Severe side effects caused by the ASR Hip Resurfacing System have included:
- Dislocation of the hip joint from device loosening
- Localized metallosis or poisoning due to shed metal fragments
- Systemic metallosis or poisoning due to absorption of metal ions into the bloodstream
- Death or dissolution of bone and tissue (necrosis and osteolysis)
- Bone fractures due to damage caused by local tissue inflammation
Patients who have these side effects have experienced pain and inflammation causing mobility issues and a requirement for replacement of the joint. Some patients have required reconstruction surgeries to repair broken, split or necrotic bone tissue. Additional surgeries for reconstruction or replacement may be much more painful and require longer recovery times than the original joint replacemnt surgery. In addition, patients who absorb cobalt and chromium into the bloodstream may experience symptoms such as chronic headache, severe fatigue, rashes, and other inflammatory issues.

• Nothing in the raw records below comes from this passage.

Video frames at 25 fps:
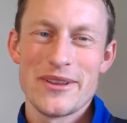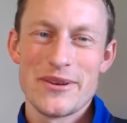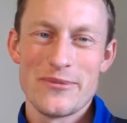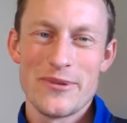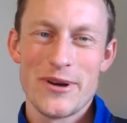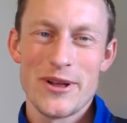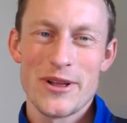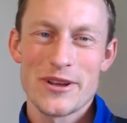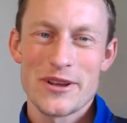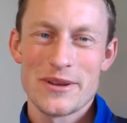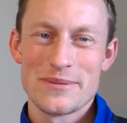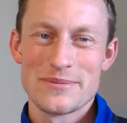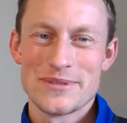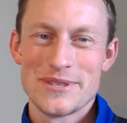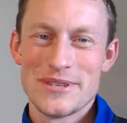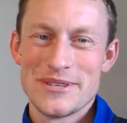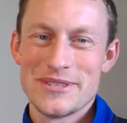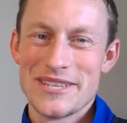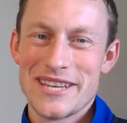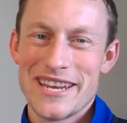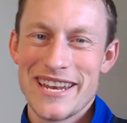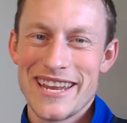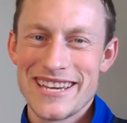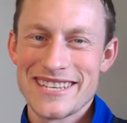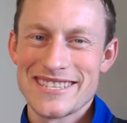and welcome to
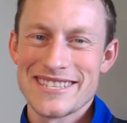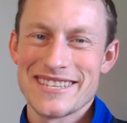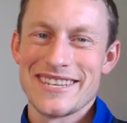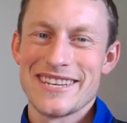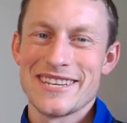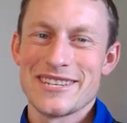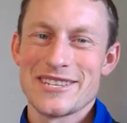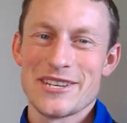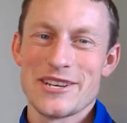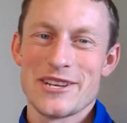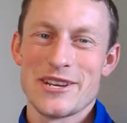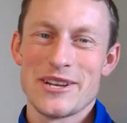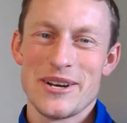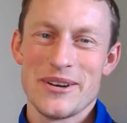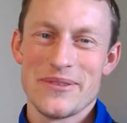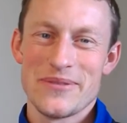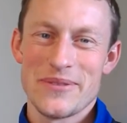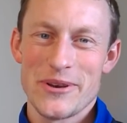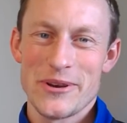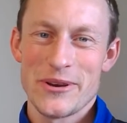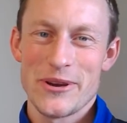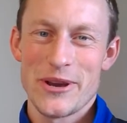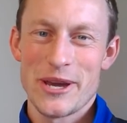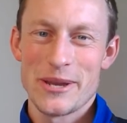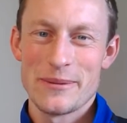today's edition of
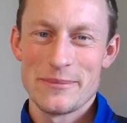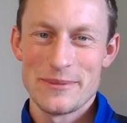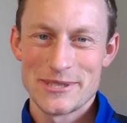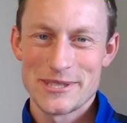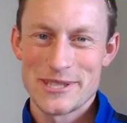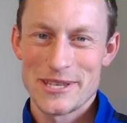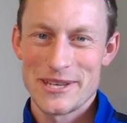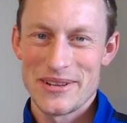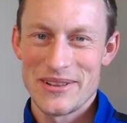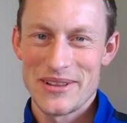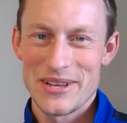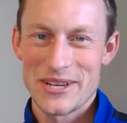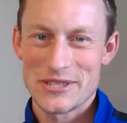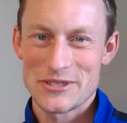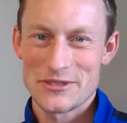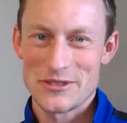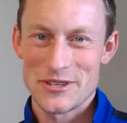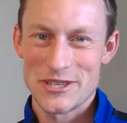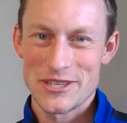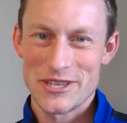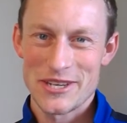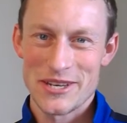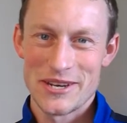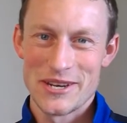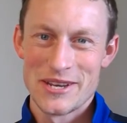your Edmonton
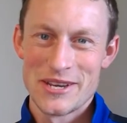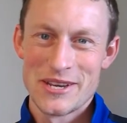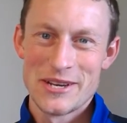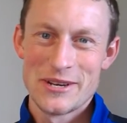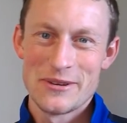Electrician,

DePuy ASR Hip Resurfacing Lawsuits
DePuy and the parent company, Johnson & Johnson face thousands of lawsuits regarding the ASR devices, including the hip resurfacing system.
More than 90 thousand ASR devices have been implanted worldwide. Experts estimate that up to 40 percent of the devices may fail in the first five years – despite the expected device life of 15 years. More than 10 thousand lawsuits have been filed, including more than 8,000 federal lawsuits in federal courts which have been consolidated into multi-district litigation in the U.S. District Court for the Northern District of Ohio. Thousands of additional cases remain at the state and local levels.
The first ASR device trial, filed in California resulted in a judgment of $8.3 million and Johnson & Johnson, DePuy parent company has agreed to settle the federal lawsuits for a total of $2.5 billion but more lawsuits may be expected.